Friday, June 19, 2015

Fathers

A touching episode of 'This American Life' from years ago. and it includes a beautifully honest narration in the form of a reading from 'You're not doing it right'.



I still wonder if 'love' is the word that describes what I feel for my dad. and I don't think I've ever said 'I love you' to him. in fact, even writing it right now while thinking about him, makes me feel really awkward. and I do not remember him ever saying it to me.

when I look back, I think I've gone from feeling fear and awe for him, to detachment, to anger and blame and (probably the natural teenager emotions) a longing to leave him and home and to never need his help, even revulsion and shame, to sympathy and prayers, and now finally to a mixture of acceptance, shame, gratitude, blame, affection, admiration, pity, and a strange urge to want to educate him in all that I feel his upbringing left out. more than all, I would so love to have a real, calm, and deep conversation with him, about life and things that matter. but I can hardly ever get out of him anything beyond rhetoric and cliches and borrowed phrases and repeated-till-they're-annoying opinions.
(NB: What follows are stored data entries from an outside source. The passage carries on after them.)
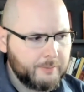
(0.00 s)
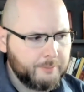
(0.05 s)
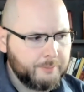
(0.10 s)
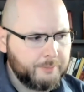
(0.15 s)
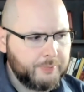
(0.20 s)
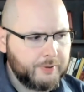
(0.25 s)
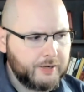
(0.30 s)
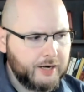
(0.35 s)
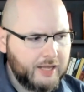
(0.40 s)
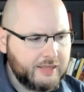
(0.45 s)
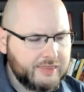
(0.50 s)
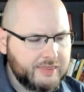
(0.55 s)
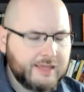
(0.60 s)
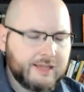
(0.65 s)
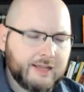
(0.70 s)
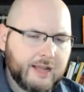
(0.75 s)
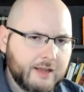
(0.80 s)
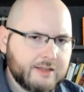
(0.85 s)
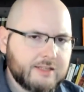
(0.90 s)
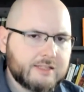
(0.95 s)
But I
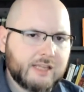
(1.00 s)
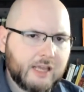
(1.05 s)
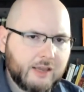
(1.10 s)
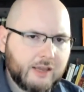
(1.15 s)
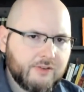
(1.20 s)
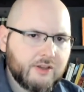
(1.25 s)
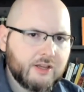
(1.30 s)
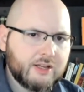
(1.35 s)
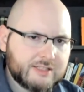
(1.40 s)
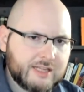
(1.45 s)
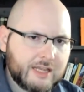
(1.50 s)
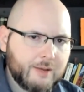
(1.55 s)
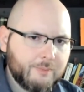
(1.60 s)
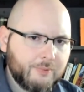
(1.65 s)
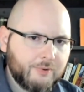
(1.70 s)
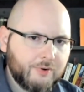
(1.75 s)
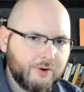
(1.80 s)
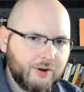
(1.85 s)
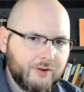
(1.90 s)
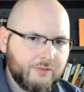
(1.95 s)
think I just gave you an
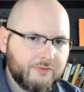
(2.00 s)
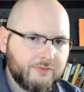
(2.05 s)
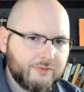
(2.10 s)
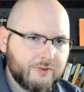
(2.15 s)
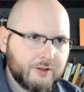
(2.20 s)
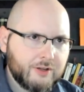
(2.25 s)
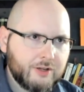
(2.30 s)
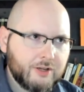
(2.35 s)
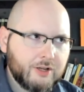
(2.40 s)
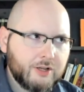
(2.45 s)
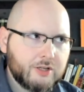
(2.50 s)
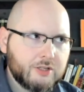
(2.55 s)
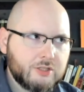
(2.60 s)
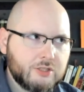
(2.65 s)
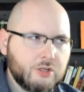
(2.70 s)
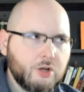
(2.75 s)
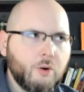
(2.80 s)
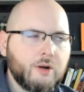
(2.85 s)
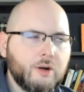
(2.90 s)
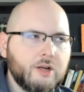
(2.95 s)
example of
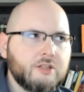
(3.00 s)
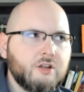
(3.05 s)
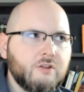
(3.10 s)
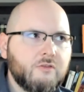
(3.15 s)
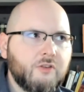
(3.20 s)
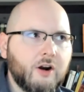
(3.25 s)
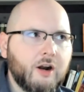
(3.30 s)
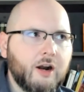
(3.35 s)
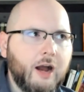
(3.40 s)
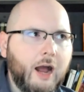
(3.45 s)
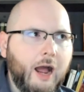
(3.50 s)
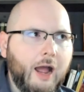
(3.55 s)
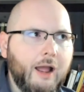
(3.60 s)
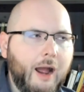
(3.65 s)
going too far.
yet, I know he loves me, in some way. and I feel he shows it with all the financial help he keeps giving me, often without asking, even now. and sometimes - once or maybe twice, I've heard it in his regret that he wasn't rich and didn't give us more; although I never felt like I was deprived of anything, materially. and then I feel guilty for letting him live with that regret, for being unable to take it away from him; of course I've told him that I never needed anything more, that he gave me everything I ever wanted, but there's something about saying this after a regret to the contrary has been expressed - it doesn't feel sincere, anymore.

I haven't been grateful enough, and yet, even now, I want him to be the father I want him to be, not the one that he is.